Betterment understands the many worries and frustrations that come out of choosing an advisor, which is why the minimum balance for the basic plan is $0. To start, the firm will offer you a free 15-minute call to get you acquainted with its professionals. You’ll need to report your age and annual income to suggest possible allocations that may fit your interest.
For the most part, Betterment suggest allocations that ascertain to the rule of thumb: (100-Age=Equity allocation, 100-Equity=Fixed Income allocation). Betterment will also present two plan options. The basic plan allows you to invest in low-cost funds and ETFs all around the world while taking advantage of automatic portfolio rebalancing and daily tax-loss harvesting for tax-conscious investors.
In addition, the firm also hhttps://www.benzinga.com/money/best-brokers-for-etfs/osts a few options for retirement accounts, such as traditional, Roth and SEP IRAs. The basic plan is perfect for passive investors who want their money to grow, especially for the small management fee of 0.25%, or $25 for every $10,000 of capital invested.
Betterment Premium offers you the luxury of all the same account features, plus outside investment advice on managing individual stocks, real estate, and 401(k) accounts. Upgrade to the premium service, and you’ll get unlimited discussions with the firm’s certified financial planners and tax professionals. The added investment advice will cost you 40 basis points instead of 25. There is also a minimum account requirement of $100,000 when deciding to upgrade.
- Long-term investors
- Anyone who wants to manage their financial control panel from a smartphone
- Investors with enough capital to get the full benefit of Wealthfront technology
The major adversary to Betterment, Wealthfront found its way into the market by offering more account options and by introducing a business model that increases its quality of services, depending on your account balance. Interestingly, the firm’s passive index investing strategy is rooted in academia. The firm employs economist, Dr. Burton Malkiel, as its chief investment officer. Today, Wealthfront offers a broad suite of services fully automated in software including free financial planning, investment management and short term cash management.
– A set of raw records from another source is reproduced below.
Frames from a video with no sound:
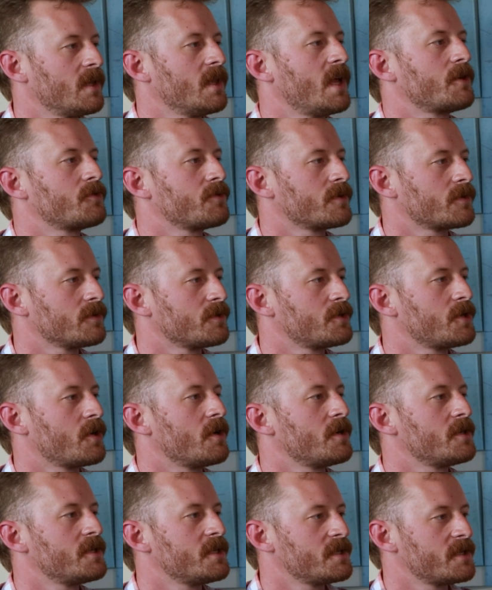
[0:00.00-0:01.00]
electrical
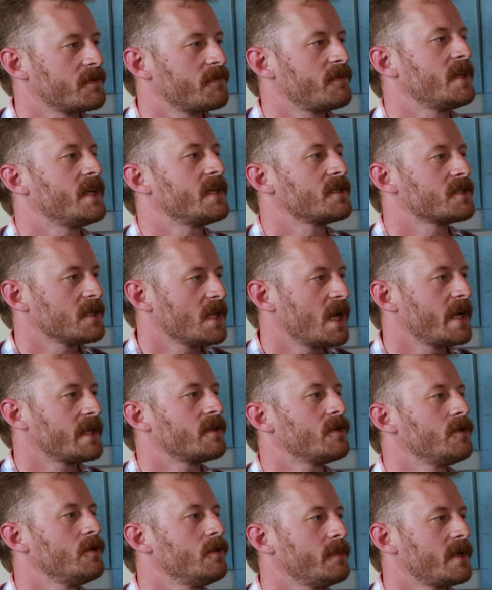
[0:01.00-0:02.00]
charges of things like
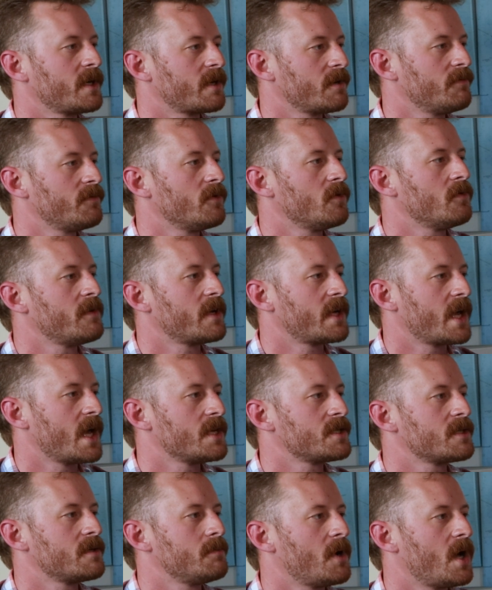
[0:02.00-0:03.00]
the humic and fulvic
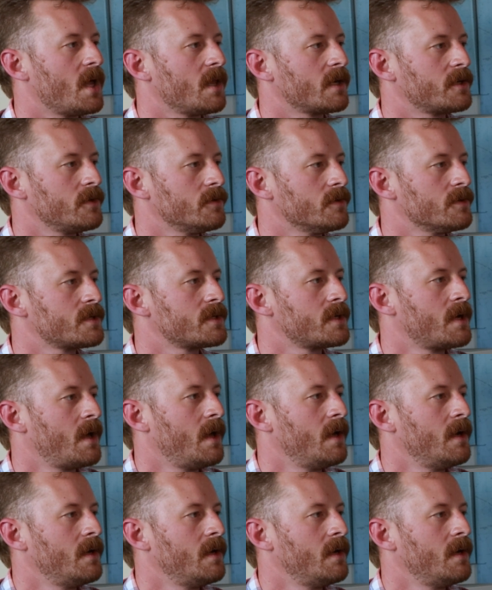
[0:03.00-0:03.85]
acid molecules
Wealthfront has an easy-to-understand fee structure, a simple 25 basis points charged on all assets under management. If you choose to open a 529 account to save for your child’s education, you’ll notice slightly higher fees of 0.42-0.46% per year. Referring friends or relatives to Wealthfront will give you the opportunity to subtract fees on $5,000 of capital, per referral.
Wealthfront launched free financial planning in December 2018, powered by its automated advice engine, Path. Now, when you download the Wealthfront mobile app, you can choose to get started by building a financial plan before opening an investment account and get instant answers to over 10,000 financial questions.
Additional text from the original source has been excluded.